A vouloir tout absorber d'un coup, on a du mal à comprendre...
Je compare nos techniques aux haches à gorge du néolithique: leur forme était parfaite, tirant le meilleur de la pierre, et atteignant leur but. Aujourd'hui'hui, elles nous touchent par leur beauté. La violence primitive de leur forme n'a pas perdu de leur message. Les grès à qui Bernard Dejonghe donne cette forme, puis le feu des fours de son atelier leur couleur, sont des témoins puissants.
Partir des armes polies par l'homme au néolithique est un début solide. Notre katana parviendra peut être à trancher notre ego. Les mouvements du bokken empruntent la liberté du ciel, les projections du judo celles de la sphère. Mettons au mur les haches à gorges, parfaites et rouges, pour le souvenir de nos débuts. Bernard Dejonghe nous en fournit la couleur.
Bernard Dejonghe nous invite ensuite à regarder la montagne: abandonner la surface et la couleur...
En prenant un autre point de vue, nous accédons à un ciel étoilé.

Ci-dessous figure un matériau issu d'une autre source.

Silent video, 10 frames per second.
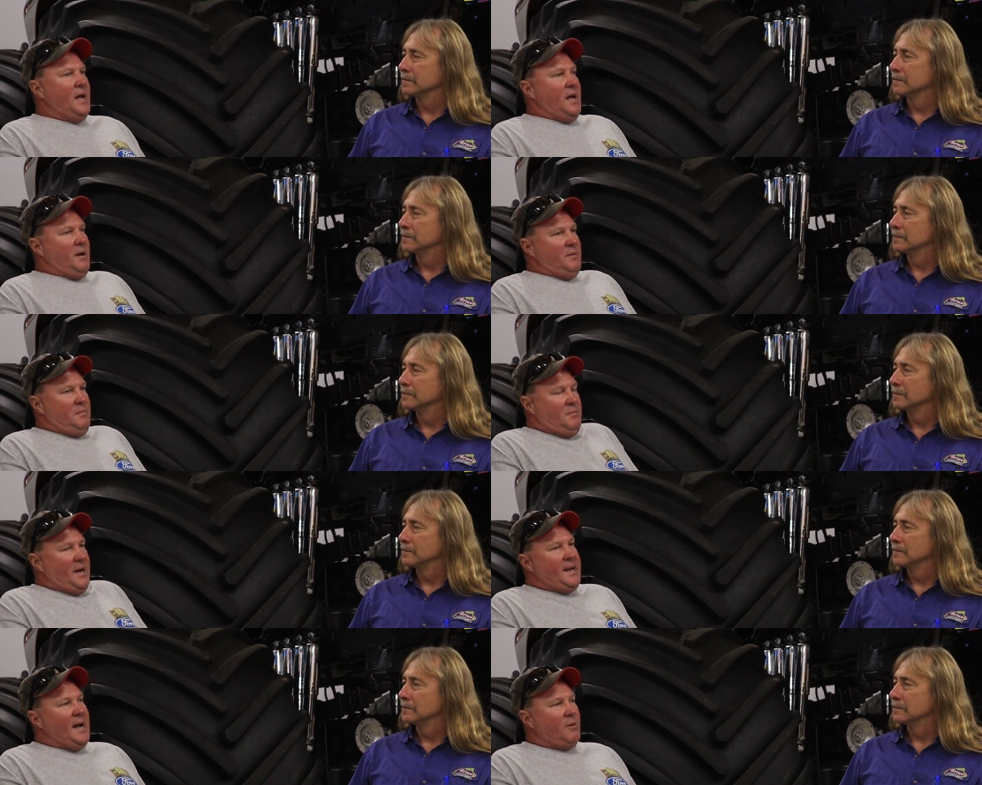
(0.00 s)
Speaker 1: And
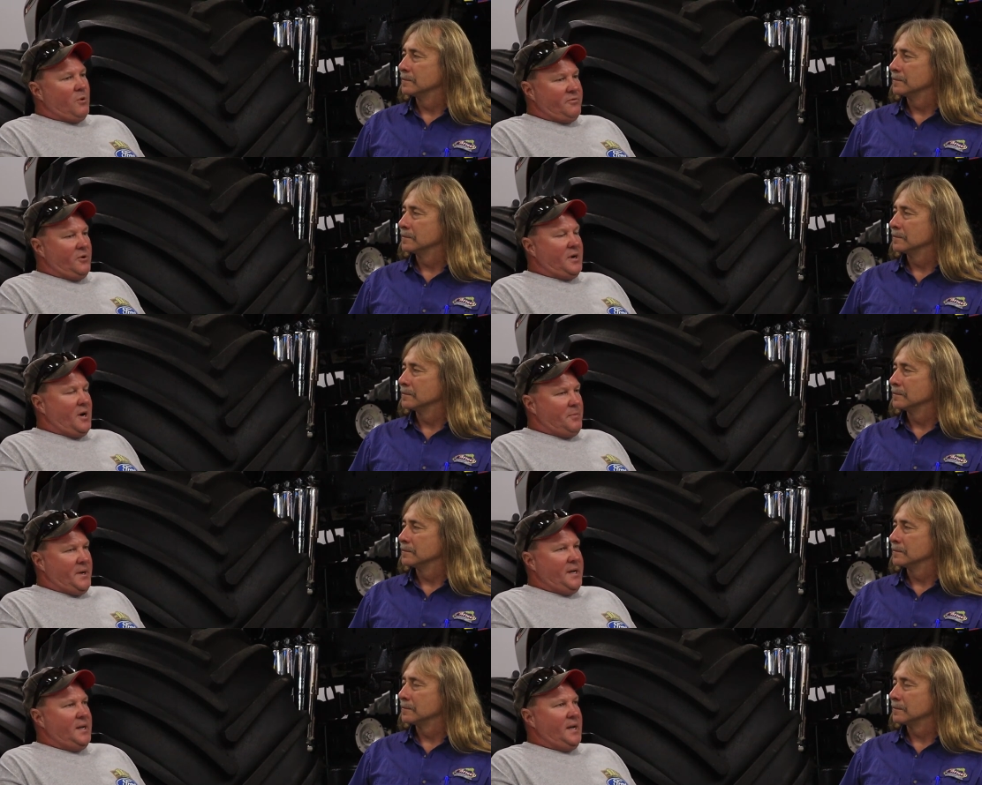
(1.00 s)
my dad worked for a
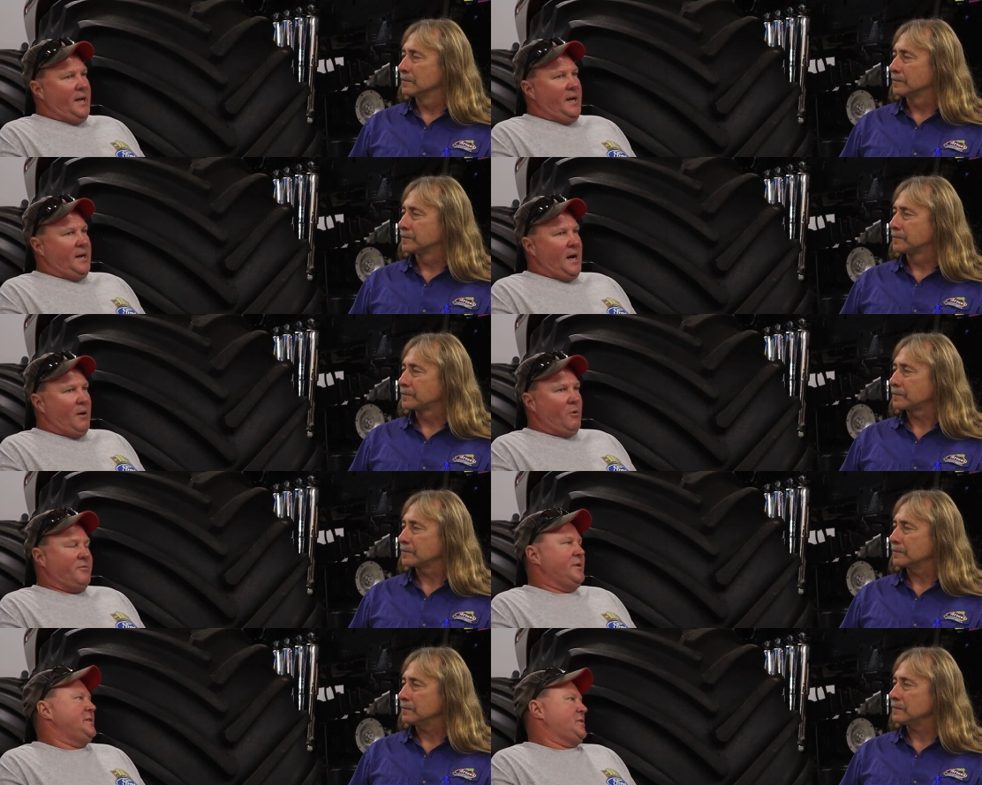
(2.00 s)
company, and I
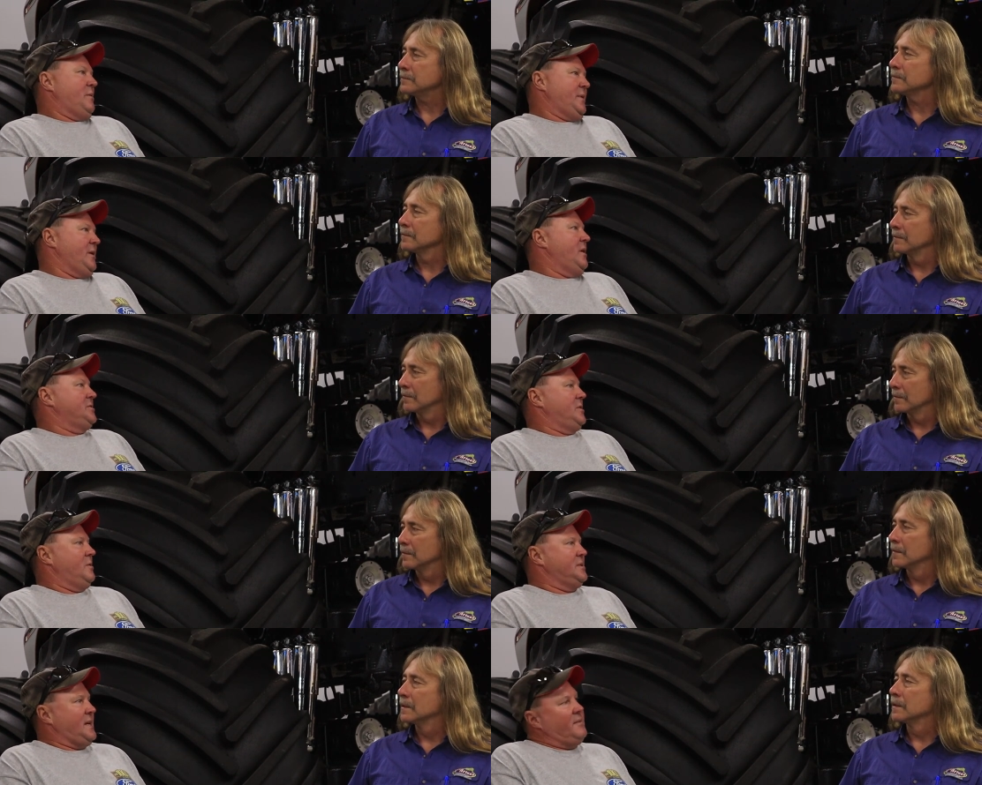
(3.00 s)
worked for his company also
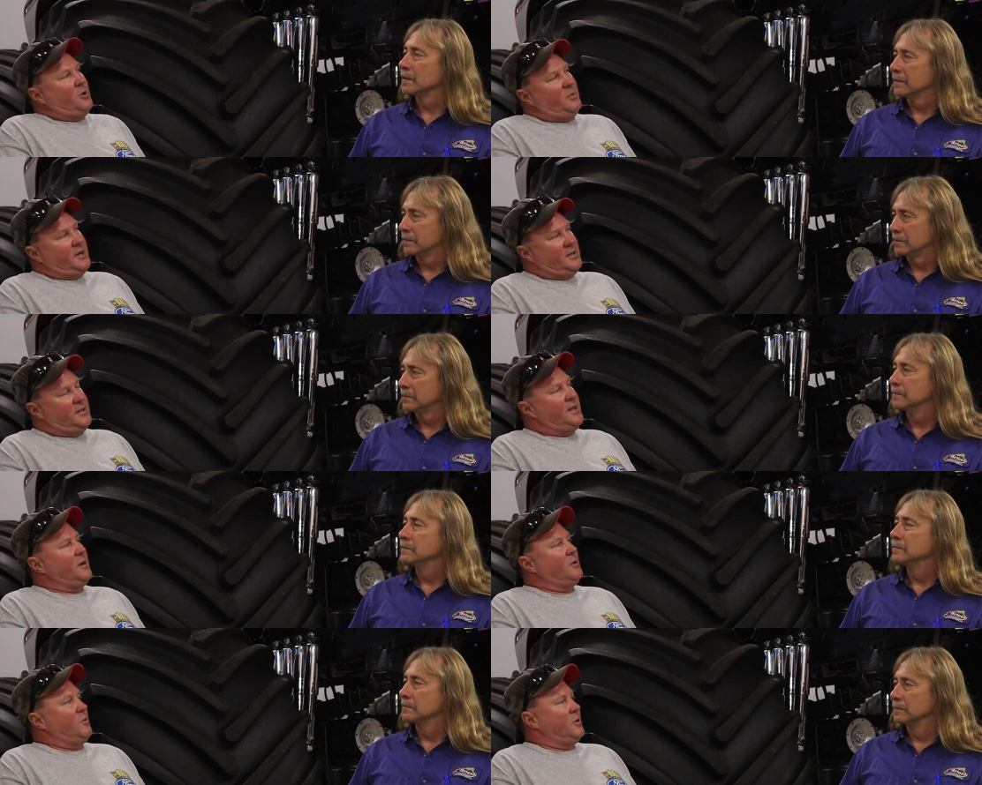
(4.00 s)
because they have nobody
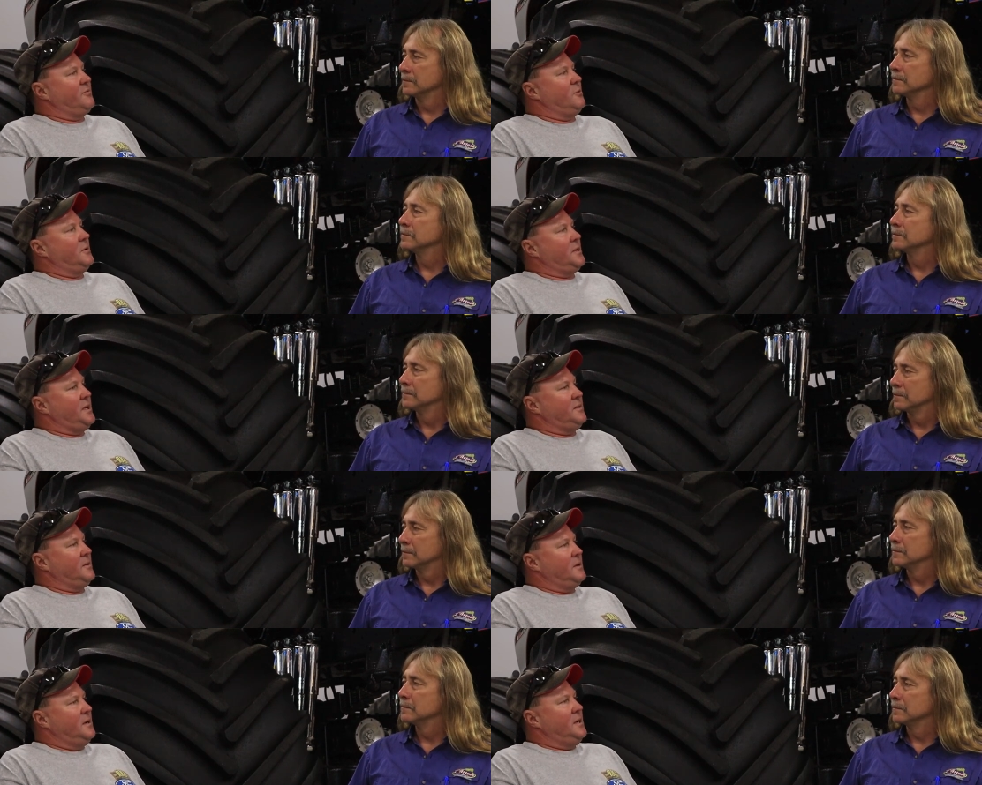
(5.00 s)
there to work for mm-hmm.
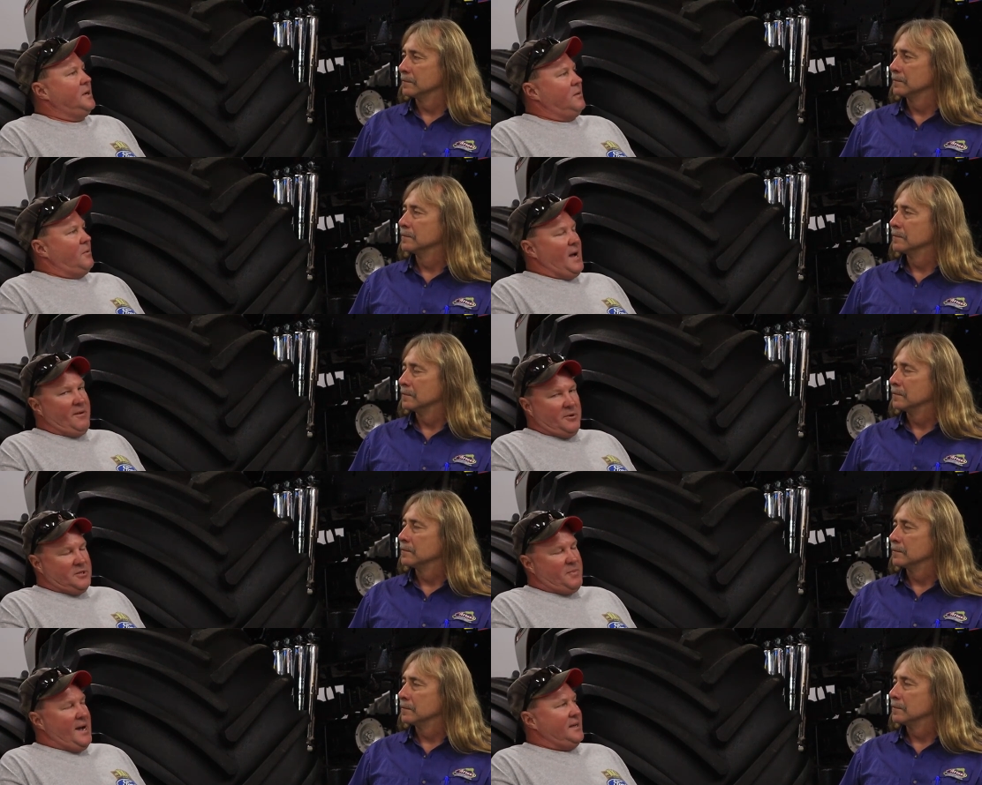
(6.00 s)
either. Mm-hmm. Well, after
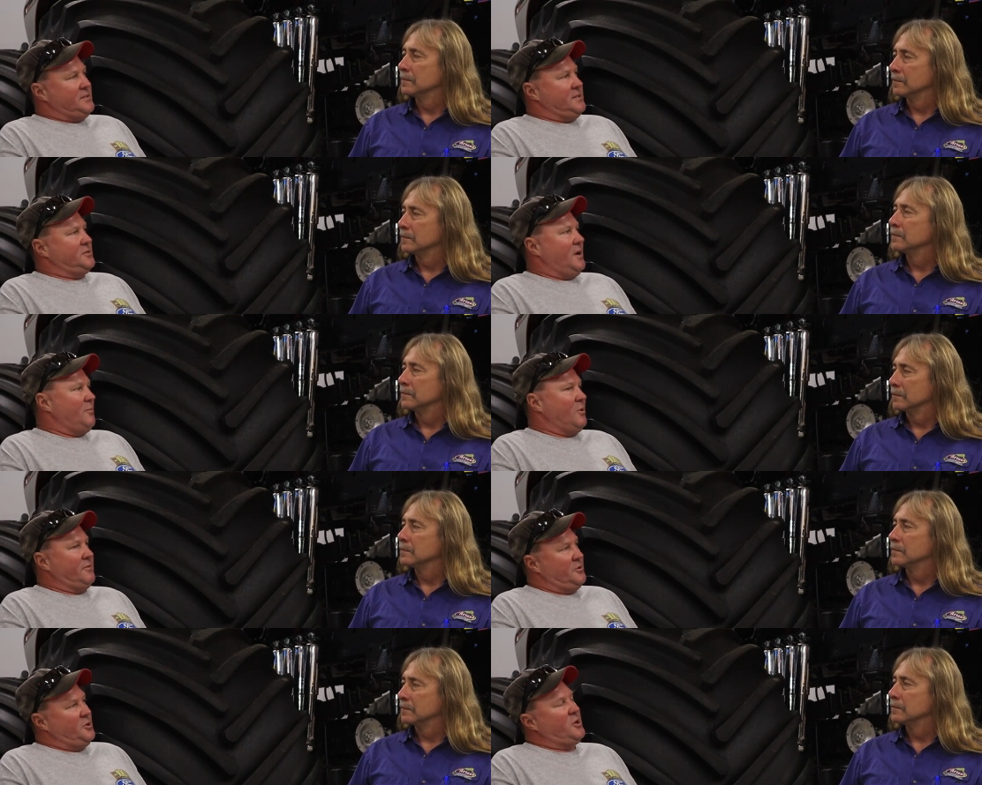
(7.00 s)
his passing, so I'm
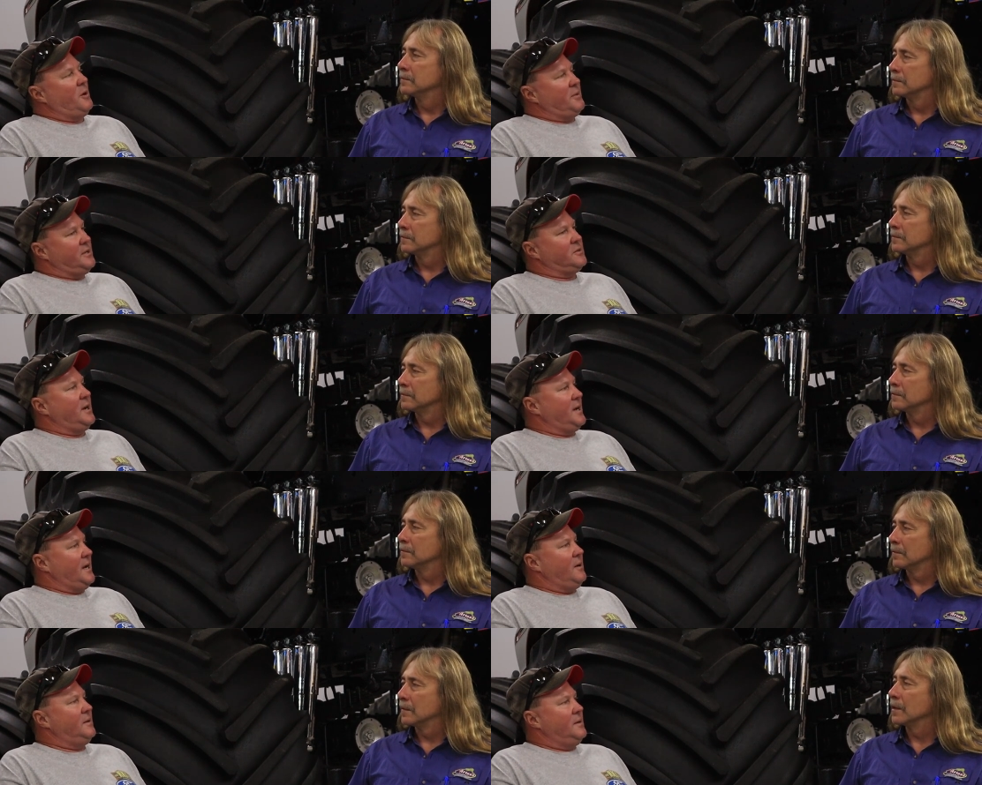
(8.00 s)
working for two companies right
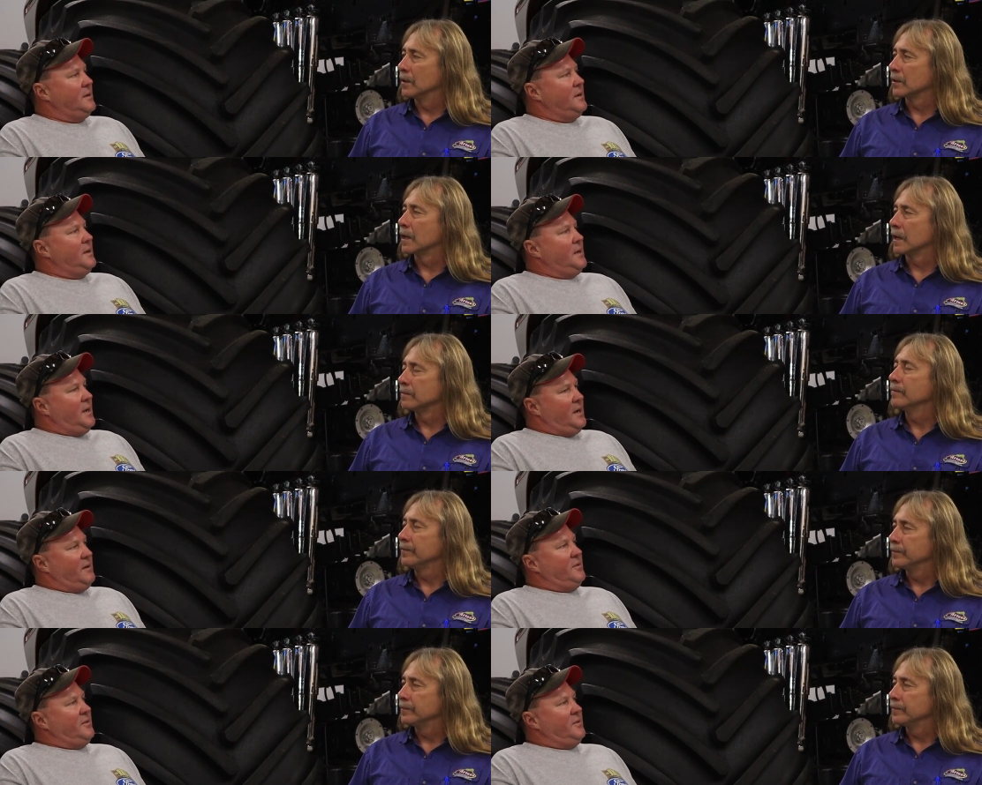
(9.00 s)
now. Okay. And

Je prends ces blocs de verre brut pour des formes parfaites, dégagées de leur fonction matérielle, elle nous montre un chemin qui vient après la guerre. Notre corps a cette même réalité primitive, dans laquelle nous taillons des moments de beauté, par la danse, par le rythme, pour lui donner une place dans l'univers, enflammé de notre respiration comme par le feu des fours.

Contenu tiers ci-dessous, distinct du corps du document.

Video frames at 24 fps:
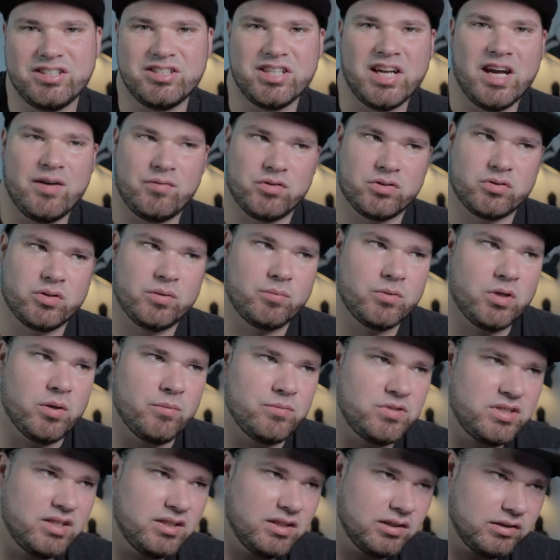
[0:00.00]
JavaScript
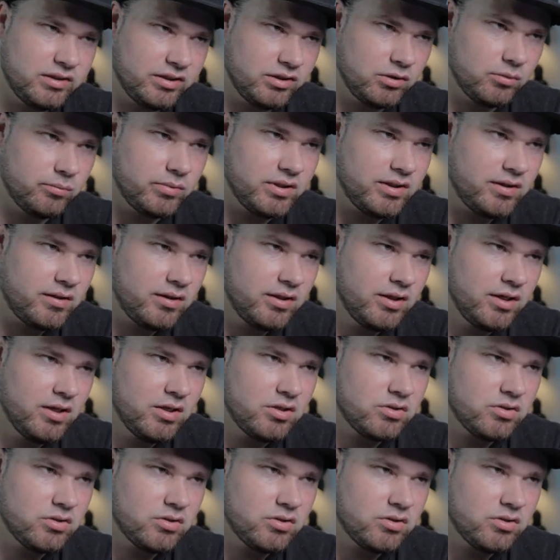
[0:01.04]
comes in a little bit.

Imaginez dans ces blocs de verre chacun de vos mouvements, net, suspendu mais définitif dans leur précision. Si vous cliquer sur l'image, la vidéo vous donnera une piste matérielle sur leur origine et leur sens. Pour l'un d'eux, Bernard Dejonghe a laissé dans l'élipse une gorge marquant la place de l'homme, partie de l'univers mais pas ordonnateur. Dans un bloc de verre, fragile, mais de poids. Pouvons nous prendre dans notre mental cette liberté ? vide ? transparent ? acéré mais fragile ? Lancé dans son orbite, notre corps n'a plus rien à justifier que d'être, de marcher dans les pas du sculpteur vers les dunes du désert, parcourir le Ténéré à la recherche des météorites fécondant le monde, des flèches polies par le sable et le temps.
Il nous reste à polir notre miroir comme la face de ces blocs...
et s'il y avait un grain de sable ? un reste ancien de hache ? de vieilles querelles d'enfance ? comme la ville des Celtes, tout serait à refaire !
Il nous faut connaître des formes parfaites, pas pour être efficace, mais pour écouter le monde.
Avec une plume de verre. le porteur de clé A.T.